The Non Elevator Speech
Is shorter really better?
I have to confess that I am looking for work after being laid-off in October. Recently, I have been thinking about how to capture a career that covers almost four decades in an “elevator speech”. Eveything I seem to read on the topic these days suggests that you keep your “pitch” short because you don’t have much time to capture the imagination and attention of the “pitchee” (and yes, I did make that word up). That’s a tough one, especially if your career has some diversity to it. So, after some careful consideration (five or six nano-seconds at least), I have created the non-elevator speech instead. I hope it inspires you to create one of your own and at the very least that you have as much fun reading this as I did crafting it.
I have an unusual background for a CPA and I am at an odd point in my career. I am too young to retire and too experienced for most of the available jobs that I see. I am still motivated to make a contribution though and my passion is solving tough problems and mentoring younger professionals. There is no job description that fits exactly what I can do. But, I know I can help the right organization. Why? Because over the course of my career I have:
Been a payables clerk, payroll timekeeper, budget analyst, property accountant, staff, supervisor and chief internal auditor.
Headed up accounting operations for a $190MM business unit for one company and managed the cost accounting and financial analysis section of a $400MM business unit in another.
Paid invoices, calculated hours worked on time cards, written journal entries, reconciled accounts, produced, audited and explained financial statements.
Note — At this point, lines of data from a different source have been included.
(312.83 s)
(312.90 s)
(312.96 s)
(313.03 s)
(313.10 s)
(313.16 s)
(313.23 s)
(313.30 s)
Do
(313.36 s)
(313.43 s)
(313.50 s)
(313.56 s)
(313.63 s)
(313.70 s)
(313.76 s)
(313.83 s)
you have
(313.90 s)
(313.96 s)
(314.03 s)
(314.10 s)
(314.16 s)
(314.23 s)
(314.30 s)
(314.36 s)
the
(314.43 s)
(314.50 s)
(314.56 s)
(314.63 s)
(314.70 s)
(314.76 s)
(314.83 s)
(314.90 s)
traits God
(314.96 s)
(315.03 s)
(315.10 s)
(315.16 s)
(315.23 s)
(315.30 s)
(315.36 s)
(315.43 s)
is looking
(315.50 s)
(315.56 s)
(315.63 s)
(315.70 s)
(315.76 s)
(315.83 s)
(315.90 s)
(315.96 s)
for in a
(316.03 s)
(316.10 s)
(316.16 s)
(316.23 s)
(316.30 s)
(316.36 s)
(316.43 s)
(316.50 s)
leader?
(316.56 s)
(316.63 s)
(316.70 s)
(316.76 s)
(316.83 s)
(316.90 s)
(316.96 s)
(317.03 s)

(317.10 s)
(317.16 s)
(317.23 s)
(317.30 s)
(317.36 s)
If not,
Tested transactions, done analytical review procedures, written and presented audit reports. Once I even managed to convince the Financial Controls and Analysis section of a major industrial organization to change their accounting policy manual because a procedural requirement was unworkable for the plants on the Texas — Mexico border.
Grown-up as the computer industry did. Progressing from punched cards (I still have a few) to the current interactive technologies. I learned to program in FORTRAN and BASIC and how to use data retrieval languages like Easytrieve and Query to do ad hoc reporting. If Excel had a voice and legs I am confident I could make it sing and dance.
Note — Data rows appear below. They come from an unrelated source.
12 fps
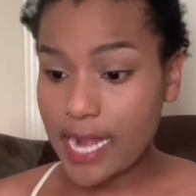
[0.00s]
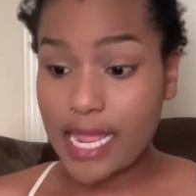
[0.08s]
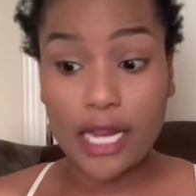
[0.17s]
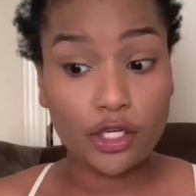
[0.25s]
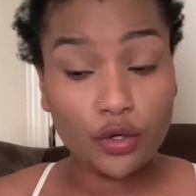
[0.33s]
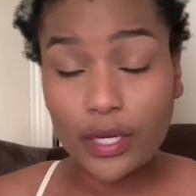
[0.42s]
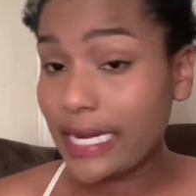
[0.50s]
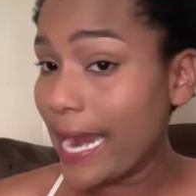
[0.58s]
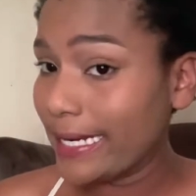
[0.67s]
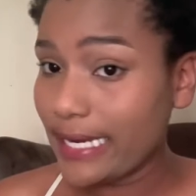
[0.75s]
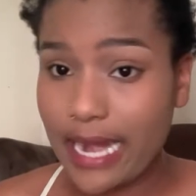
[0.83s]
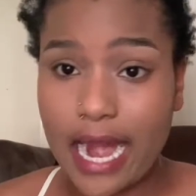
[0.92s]
and you cannot
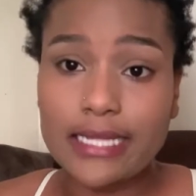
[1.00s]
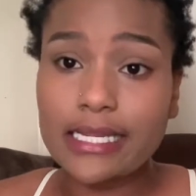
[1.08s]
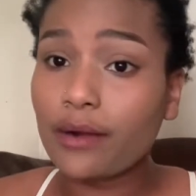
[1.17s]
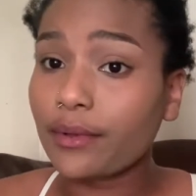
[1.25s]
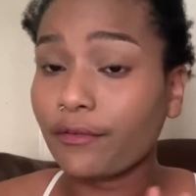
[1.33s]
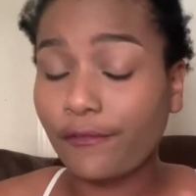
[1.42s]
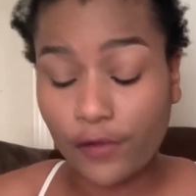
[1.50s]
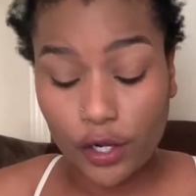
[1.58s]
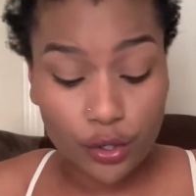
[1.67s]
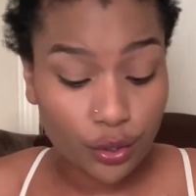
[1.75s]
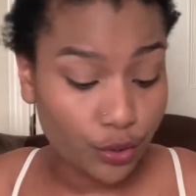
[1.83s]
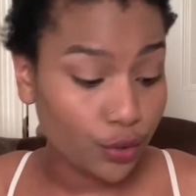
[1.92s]
deny this, I don't give a fuck
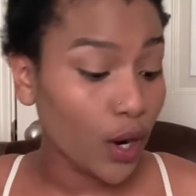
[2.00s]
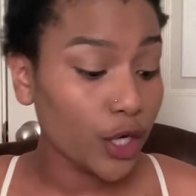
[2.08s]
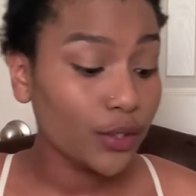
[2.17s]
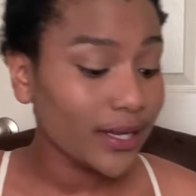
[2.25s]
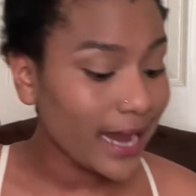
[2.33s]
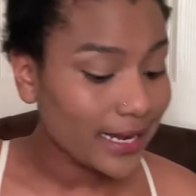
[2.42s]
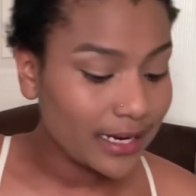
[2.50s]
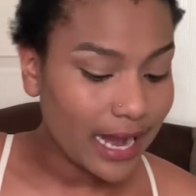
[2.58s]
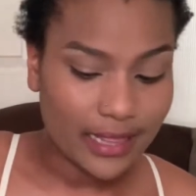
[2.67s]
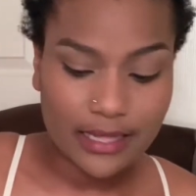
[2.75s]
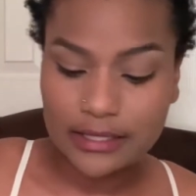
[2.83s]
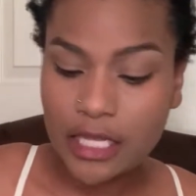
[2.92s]
who you are, you cannot deny
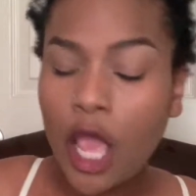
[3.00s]
this.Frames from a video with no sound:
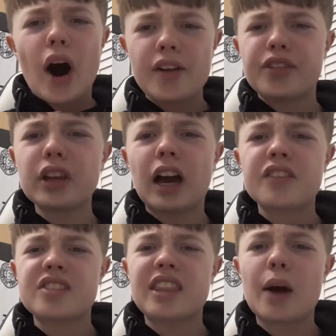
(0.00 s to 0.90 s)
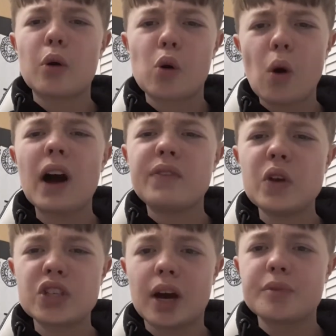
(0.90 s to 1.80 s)
I feel like I've said that one quite a
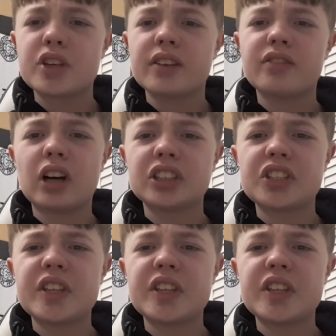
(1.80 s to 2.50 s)
few times so far this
Learned how ERP systems work, how to implement them and get useful information out of them.
Created tools for account managers to use to evaluate the economics of projects, built interactive costing models so product development engineers could estimate costs, produced forecasting tools for CFO’s to use to predict performance. I have actually read parts of the Handbook for Mechanical Engineers in order to better understand the technical aspects of projects under financial review. I can tell you what a torsional vibration damper does and how it works, what goes on in a heat treating process or how to make a corndog on an industrial scale, among other things.
Switched my focus from accounting to operations when the team needed me to become the internal subject matter expert in lean manufacturing and six-sigma. I have done time studies, six sigma performance improvement projects and facilitated over fifty kaizen events.
Spent a lot of time on plant floors with industrial and product engineers. What I have learned is that the natural state for a production environment is chaos and if you don’t control it, that’s what you get. I have come to appreciate the power of the bell curve, upper and lower control limits and the uselessness of trying to explain normal variation inside the process control limits.
Conducted meetings and training sessions with hourly workers on shop floors at all hours of the day and night. Presented annual profit plans to corporate executive staffs and participated in audit committee meetings with the board of directors. In all these endeavors I have always told the audience what they needed to hear. It wasn’t always what they wanted to hear. That produced some uncomfortable moments and I learned how to think on my feet and remain calm under fire.
As you can see, I have done and can do a lot of different things. I hope to have the opportunity to continue to make a contribution. I am sure I can for the right organization.